▶ [About this task]
Images excluded, return every record exactly as it reads.

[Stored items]
^^^^^^^^^^^^^^^^
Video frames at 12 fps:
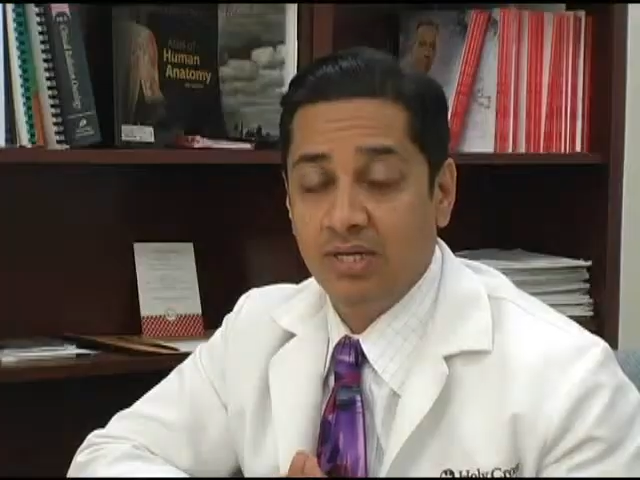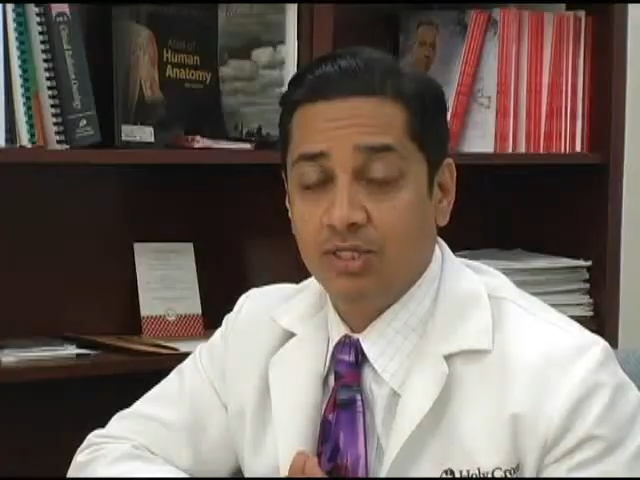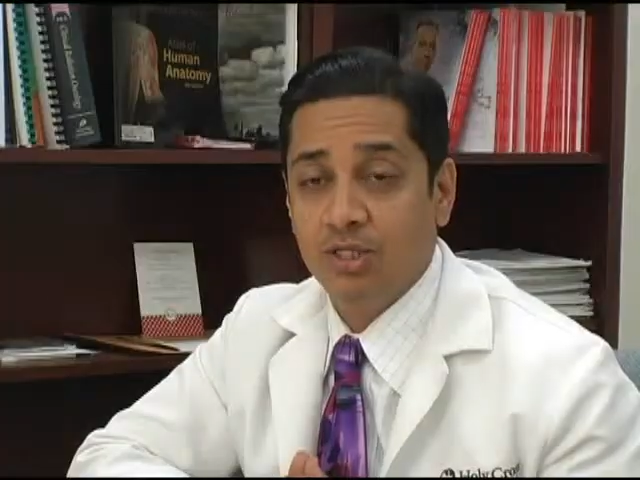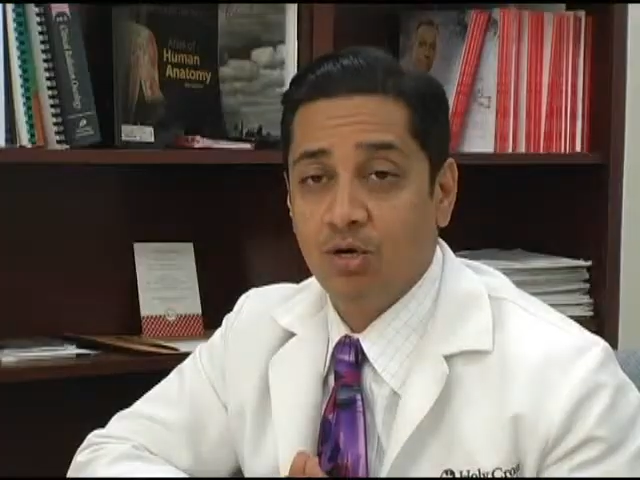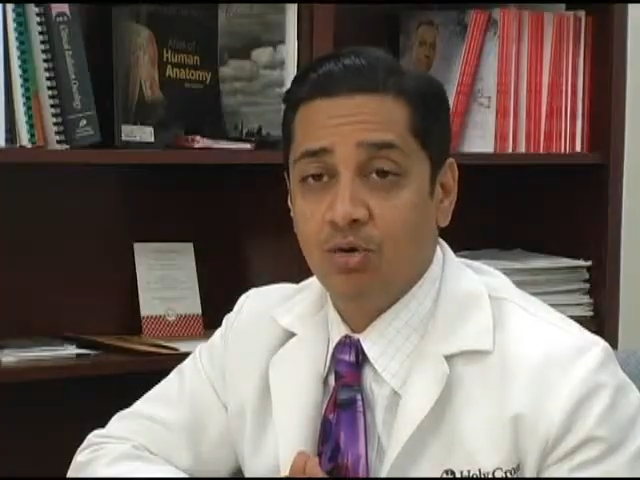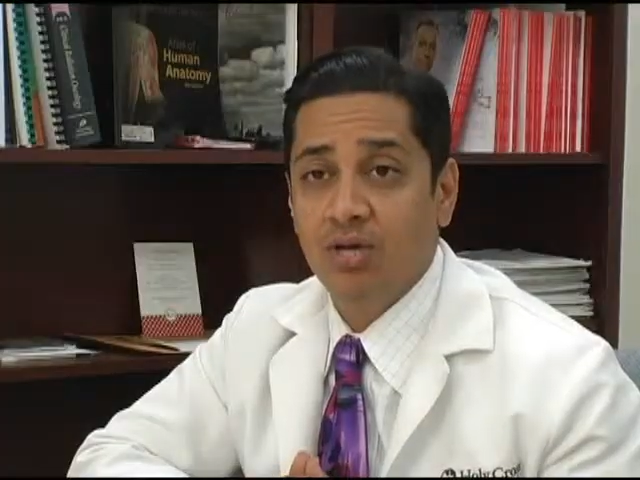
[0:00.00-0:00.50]

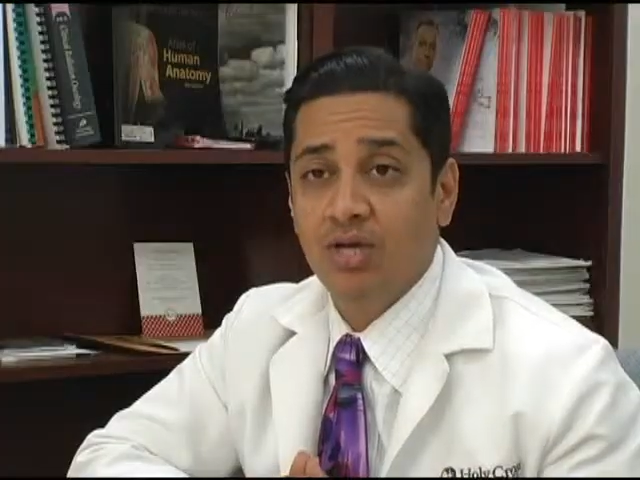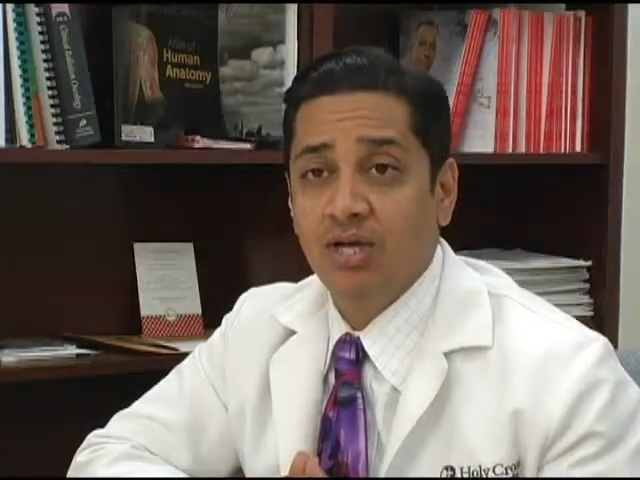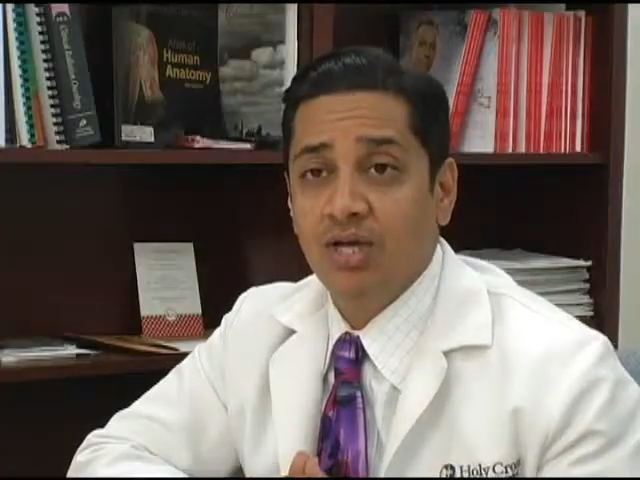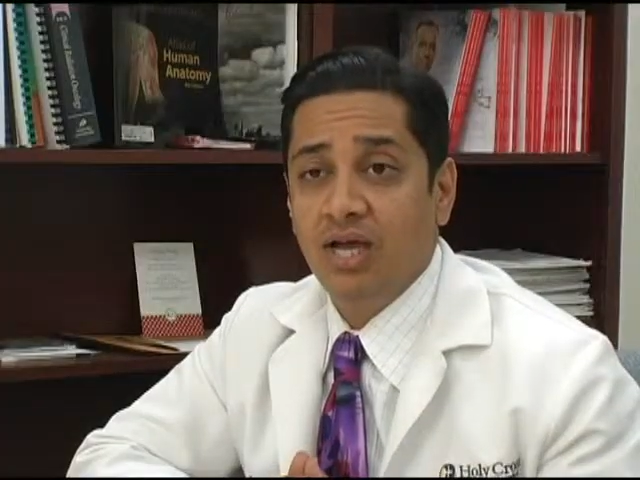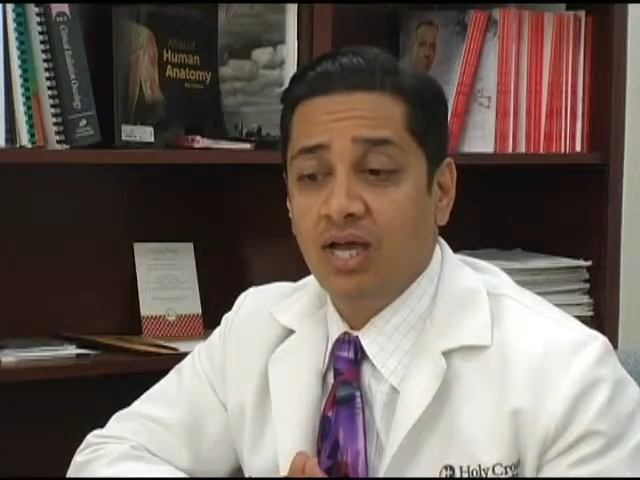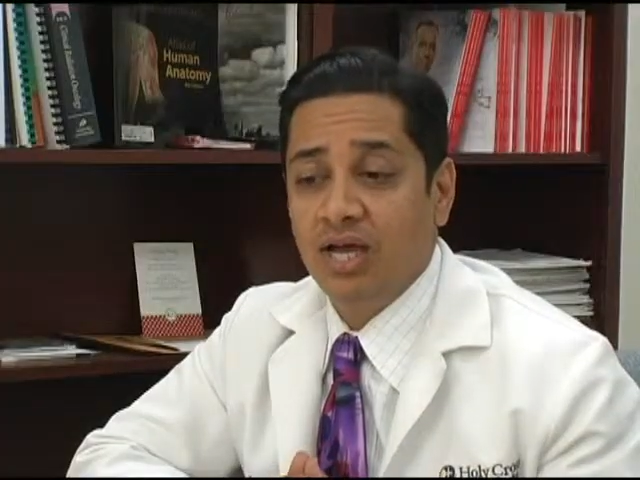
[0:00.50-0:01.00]
So
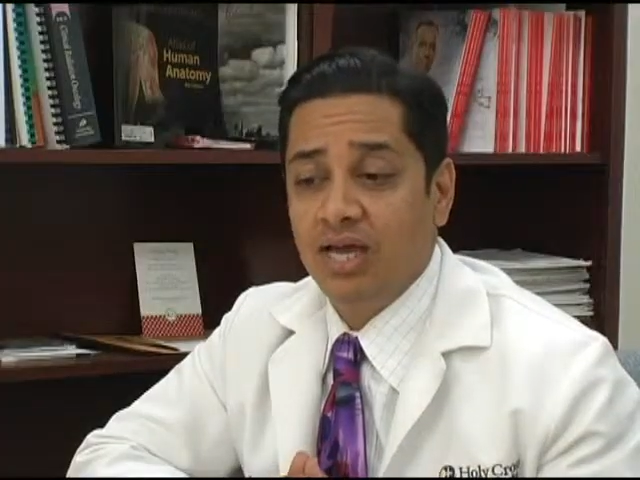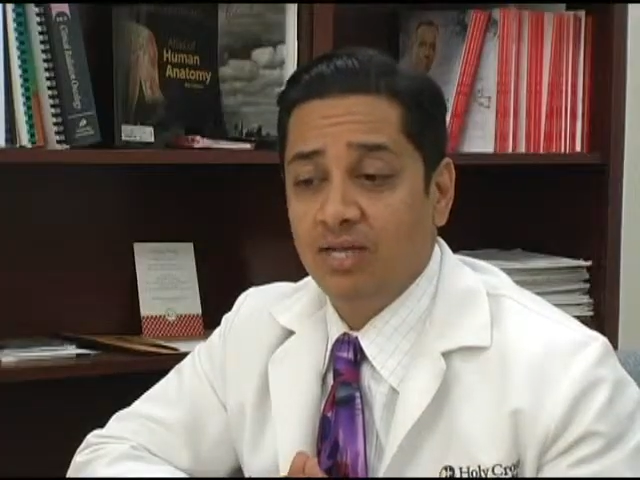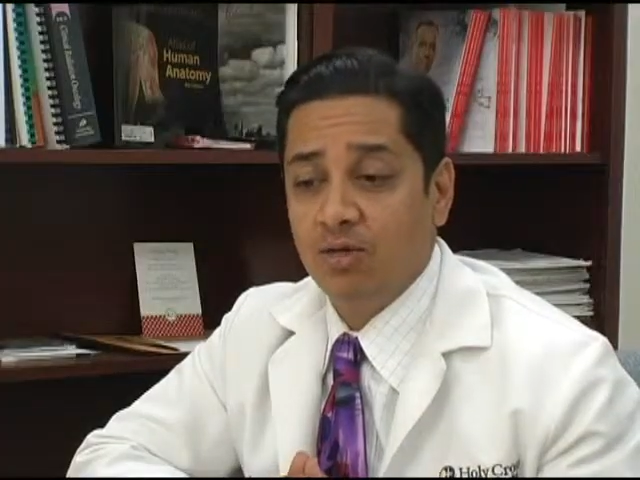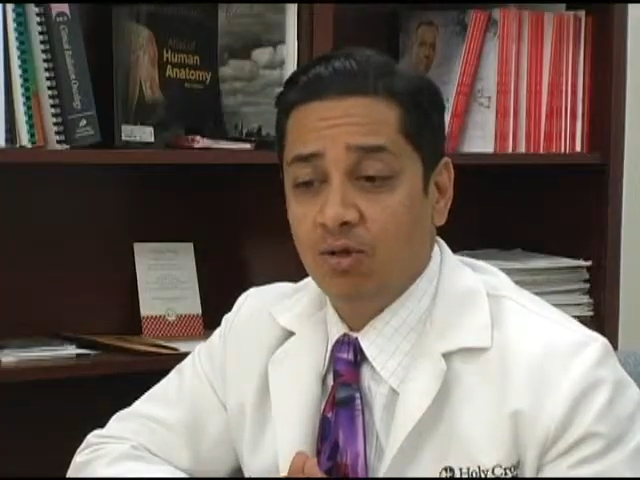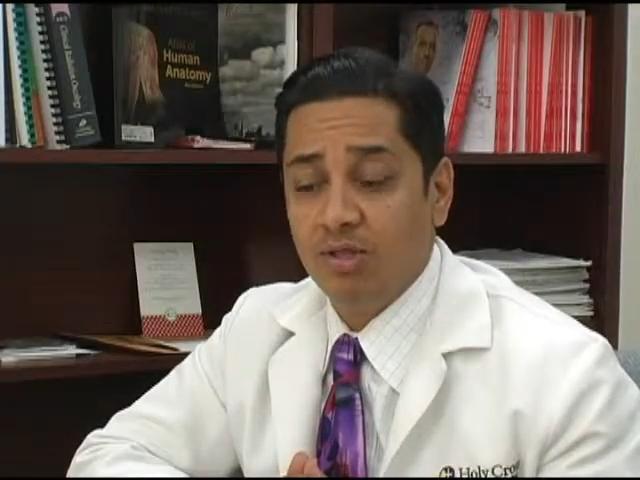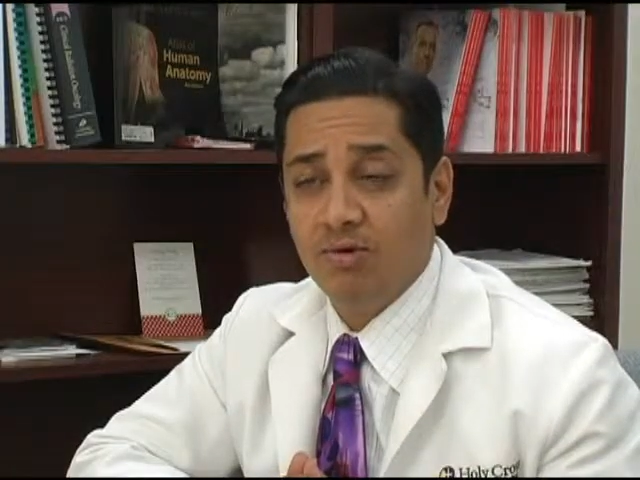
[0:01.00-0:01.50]
uh, at
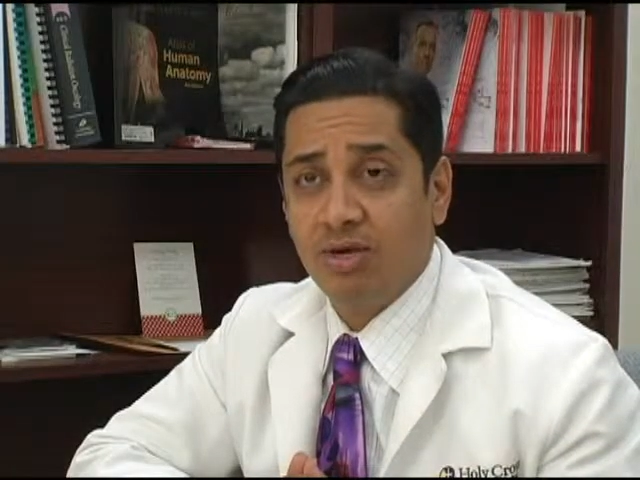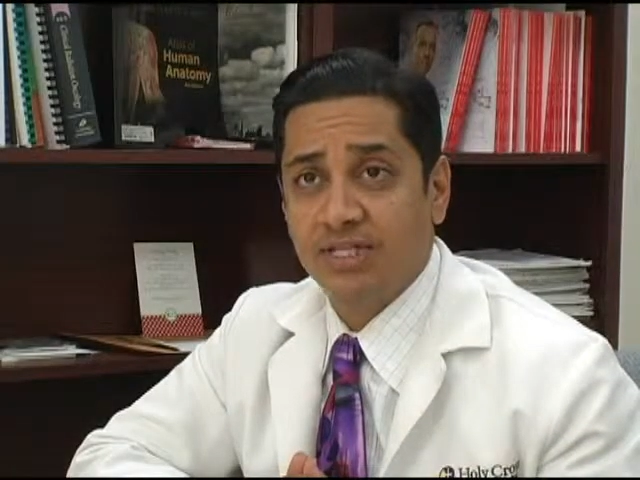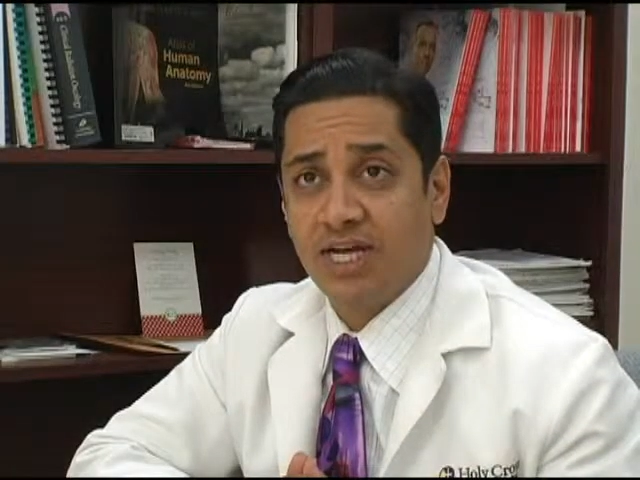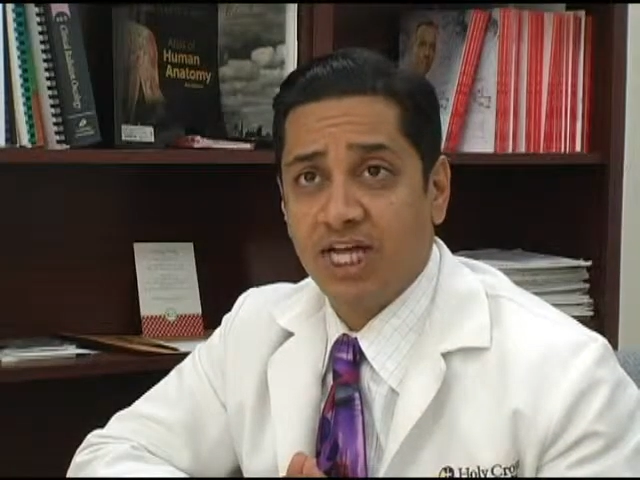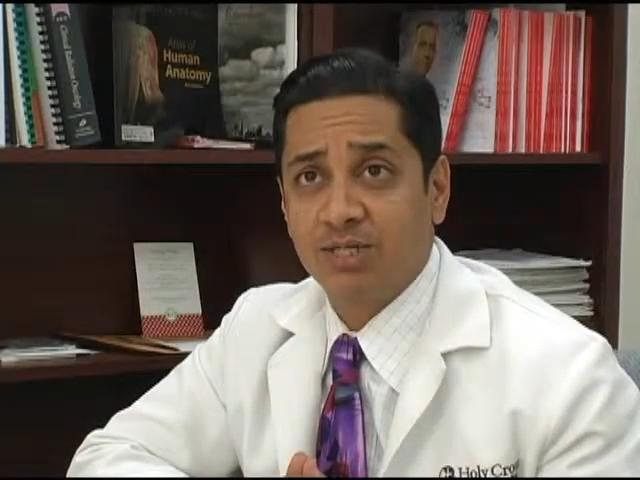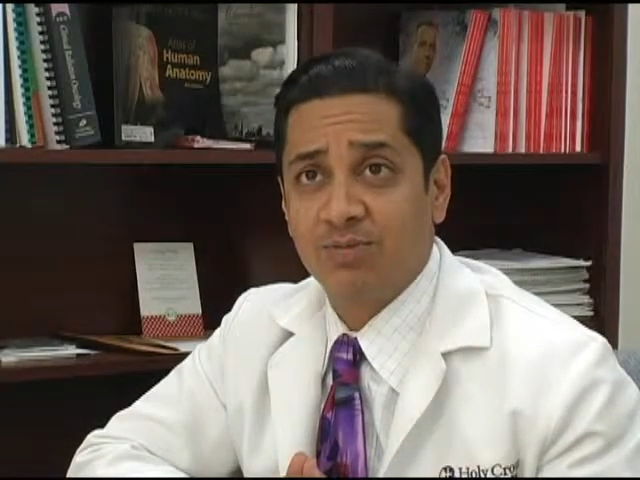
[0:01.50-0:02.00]
Holy Cross
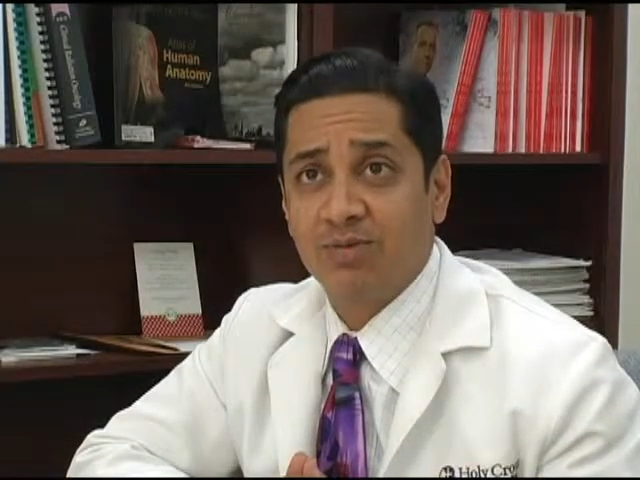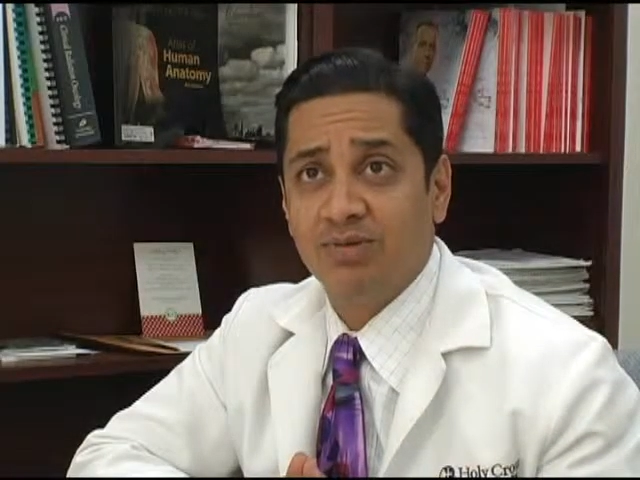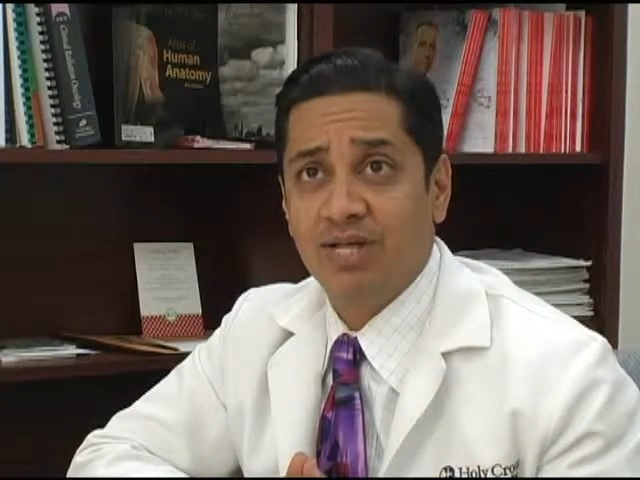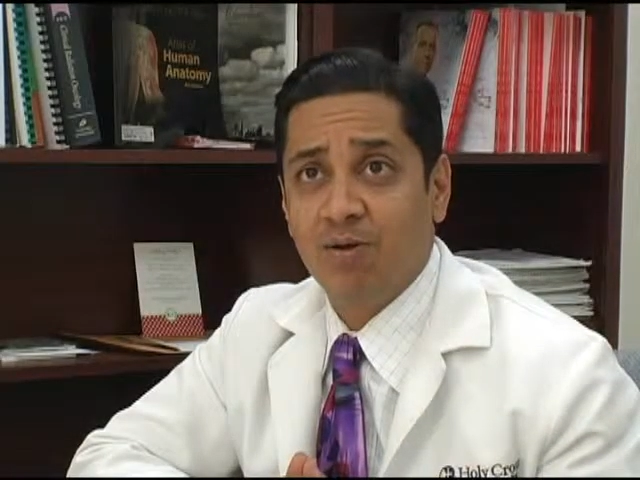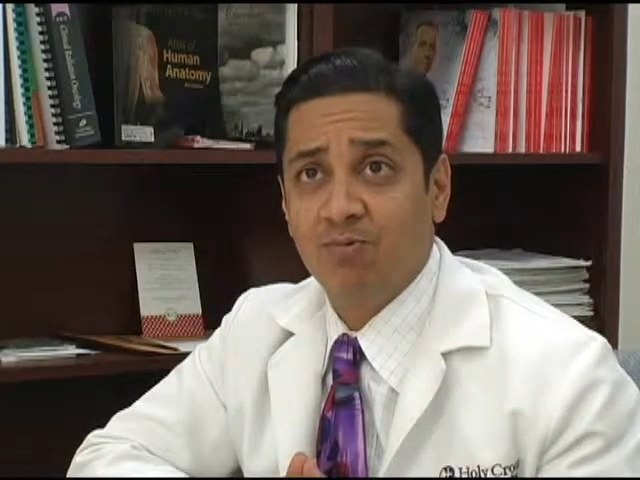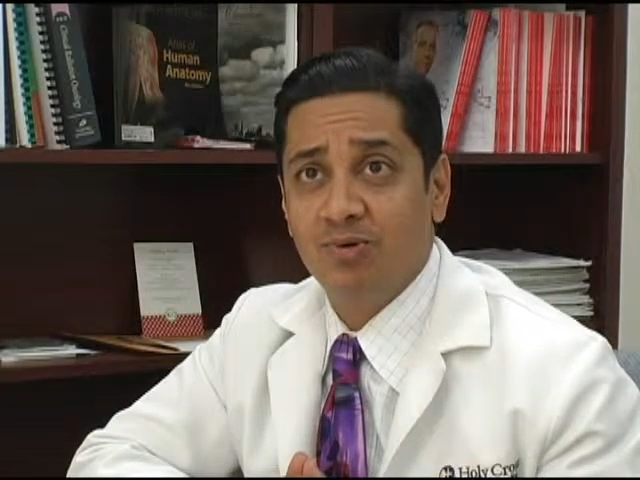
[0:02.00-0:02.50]
Hospital, not,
^^^^^^^^^^^^^^^^
▶ [Exercise solution]
Video frames at 12 fps:
[0:00.00-0:00.50]

[0:00.50-0:01.00]
So
[0:01.00-0:01.50]
uh, at
[0:01.50-0:02.00]
Holy Cross
[0:02.00-0:02.50]
Hospital, not,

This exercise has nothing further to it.